No mesquite around here that i know of and yes seen blooms on it around may beginning of June! Right above the leaves where the tree bloomed looks purple in color now! The tree is about 100 yards away from the hives and i was just wondering what the name of the tree was or what kind of tree it was and thought someone might know is all! I dont have a professional camera so my cell phone is the best i can do!


----------



## LtlWilli (Mar 11, 2008)

I have no photo capability at all right now, so don't feel bad... Your tree may be a purpleleaf plum. That could take yur climate...That's just my guess, though. Sorry I cannot be of better help.
LtlWilli


----------



## MCI (Mar 11, 2011)

Just guessing here, but maybe some variety of Viburnum. If you can't figure itt out this year get a close up picture of the flowers next year and try again.


----------



## DRUR (May 24, 2009)

Halequin Glorybower tree.
http://oregonstate.edu/dept/ldplants/cltr5.htm
http://oregonstate.edu/dept/ldplants/cltr.htm


----------



## Walliebee (Nov 17, 2006)

It looks like Silky Dogwood (Cornus amomum) to me.

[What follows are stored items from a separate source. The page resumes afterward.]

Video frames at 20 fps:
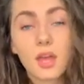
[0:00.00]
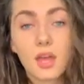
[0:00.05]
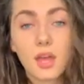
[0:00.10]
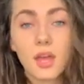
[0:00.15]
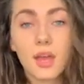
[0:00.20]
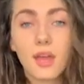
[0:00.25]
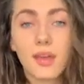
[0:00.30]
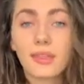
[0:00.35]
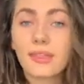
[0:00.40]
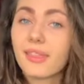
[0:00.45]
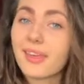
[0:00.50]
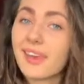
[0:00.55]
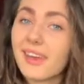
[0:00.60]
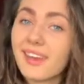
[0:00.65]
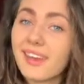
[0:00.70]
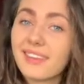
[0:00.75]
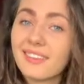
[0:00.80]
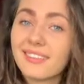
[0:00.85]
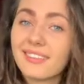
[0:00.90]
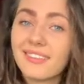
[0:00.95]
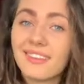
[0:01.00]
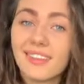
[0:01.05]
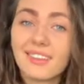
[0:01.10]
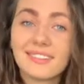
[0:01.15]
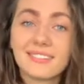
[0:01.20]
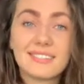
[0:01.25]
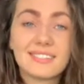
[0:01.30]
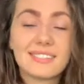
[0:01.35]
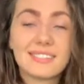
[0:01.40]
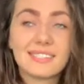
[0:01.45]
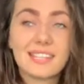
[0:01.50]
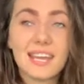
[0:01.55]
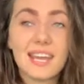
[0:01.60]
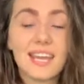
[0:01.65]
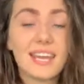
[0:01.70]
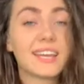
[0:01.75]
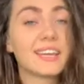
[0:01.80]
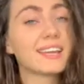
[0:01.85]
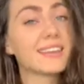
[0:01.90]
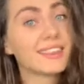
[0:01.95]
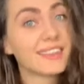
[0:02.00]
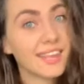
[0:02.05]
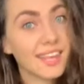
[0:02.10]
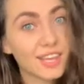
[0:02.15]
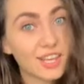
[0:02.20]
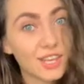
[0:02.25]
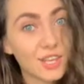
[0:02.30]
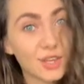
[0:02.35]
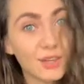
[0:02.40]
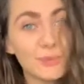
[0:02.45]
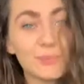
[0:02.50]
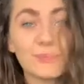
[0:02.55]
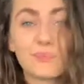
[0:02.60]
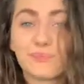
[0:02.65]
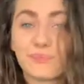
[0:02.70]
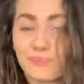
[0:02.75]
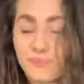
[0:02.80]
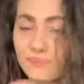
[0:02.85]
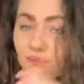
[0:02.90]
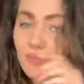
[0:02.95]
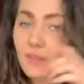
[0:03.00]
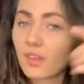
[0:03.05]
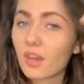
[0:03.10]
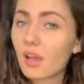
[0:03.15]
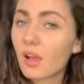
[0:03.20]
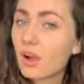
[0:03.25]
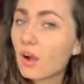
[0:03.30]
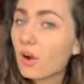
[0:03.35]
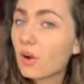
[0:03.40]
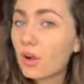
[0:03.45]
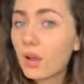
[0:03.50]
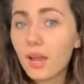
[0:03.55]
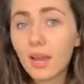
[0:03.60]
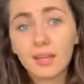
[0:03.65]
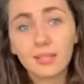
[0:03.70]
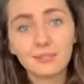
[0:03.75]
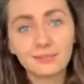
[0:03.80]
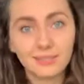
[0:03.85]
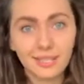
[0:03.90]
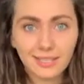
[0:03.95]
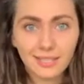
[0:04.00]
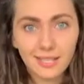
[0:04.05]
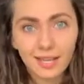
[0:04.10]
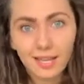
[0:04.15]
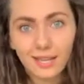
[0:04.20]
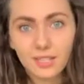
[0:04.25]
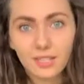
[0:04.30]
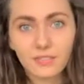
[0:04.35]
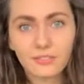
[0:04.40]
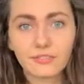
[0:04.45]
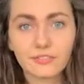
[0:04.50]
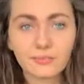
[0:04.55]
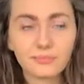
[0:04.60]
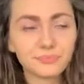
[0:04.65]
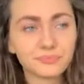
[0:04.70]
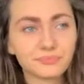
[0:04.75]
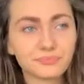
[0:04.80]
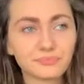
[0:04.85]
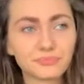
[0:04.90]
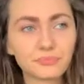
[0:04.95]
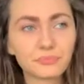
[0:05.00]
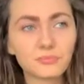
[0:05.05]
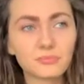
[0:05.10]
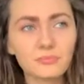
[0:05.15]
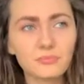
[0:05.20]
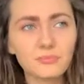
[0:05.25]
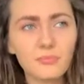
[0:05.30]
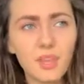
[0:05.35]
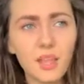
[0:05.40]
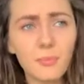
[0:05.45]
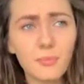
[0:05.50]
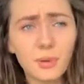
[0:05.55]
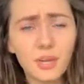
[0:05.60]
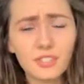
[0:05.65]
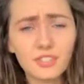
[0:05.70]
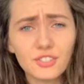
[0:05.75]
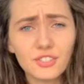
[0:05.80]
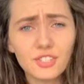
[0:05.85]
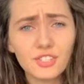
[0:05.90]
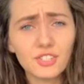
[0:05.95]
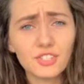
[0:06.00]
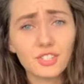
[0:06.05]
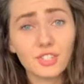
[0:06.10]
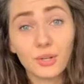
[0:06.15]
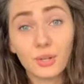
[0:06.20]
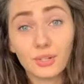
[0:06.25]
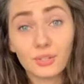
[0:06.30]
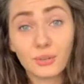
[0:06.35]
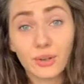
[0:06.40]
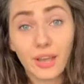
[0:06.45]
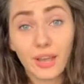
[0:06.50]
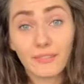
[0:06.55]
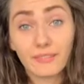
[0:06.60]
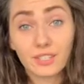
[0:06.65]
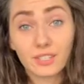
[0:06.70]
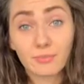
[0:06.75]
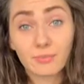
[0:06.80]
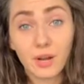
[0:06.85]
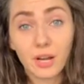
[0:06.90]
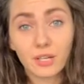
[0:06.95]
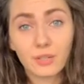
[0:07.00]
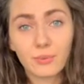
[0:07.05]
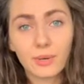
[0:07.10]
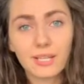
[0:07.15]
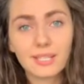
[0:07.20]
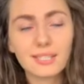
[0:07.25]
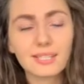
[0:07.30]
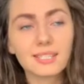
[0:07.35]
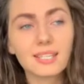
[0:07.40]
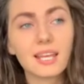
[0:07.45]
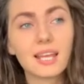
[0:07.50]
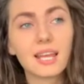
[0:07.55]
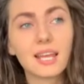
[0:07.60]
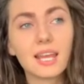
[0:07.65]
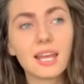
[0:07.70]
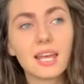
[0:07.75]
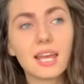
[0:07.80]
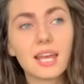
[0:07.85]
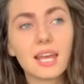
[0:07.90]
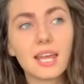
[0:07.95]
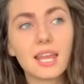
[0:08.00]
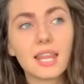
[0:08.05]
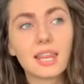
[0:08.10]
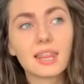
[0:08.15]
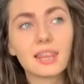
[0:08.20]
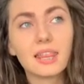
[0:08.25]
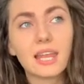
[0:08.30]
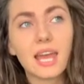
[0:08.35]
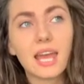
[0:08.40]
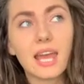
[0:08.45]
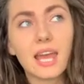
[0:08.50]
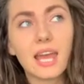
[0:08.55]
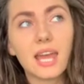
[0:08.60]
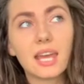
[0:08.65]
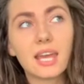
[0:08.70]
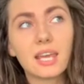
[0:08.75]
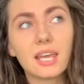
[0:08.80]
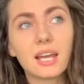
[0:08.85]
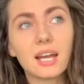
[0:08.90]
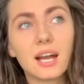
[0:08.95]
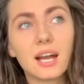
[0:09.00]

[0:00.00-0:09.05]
and they then say thank you. And that kind of passengers. You also have the smart ones. They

http://www.duke.edu/~cwcook/trees/coam2.html

The shape works, but the leaves are not right for it to be Halequin Glorybower, plus I'm not sure it would be hardy in Kentucky.


----------



## DRUR (May 24, 2009)

Walliebee said:


> The shape works, but the leaves are not right for it to be Halequin Glorybower, plus I'm not sure it would be hardy in Kentucky.


Original post has a great picture. We have one in our yard here in Texas and is the same tree/bush shown in the original photo. My wife is the one who told me what it was as she bought it and planted it, but she could be wrong. Ours doesn't bloom as profusely as the referenced site picture, but it does appear to me to be the same tree, from what I can make of it. This I do know, the original posted picture is the same one we have in our yard.

Kindest Regards
Danny


----------



## Scottsman (May 1, 2011)

Red Bud ? Similar to a Sourwood with a similar bloom. Bloom in late spring.


----------



## beepriddy (Jan 5, 2010)

Leaves don't appear to be the right shape for a Red Bud even tho they do usually bloom in the Mar to Apr time in our area of the country. The leaves look kinds of slender and simple leaves - It could also be one of the many varieties of crab apple that are popular in this part of the country. Hope you find out what it is !
Good Luck!


----------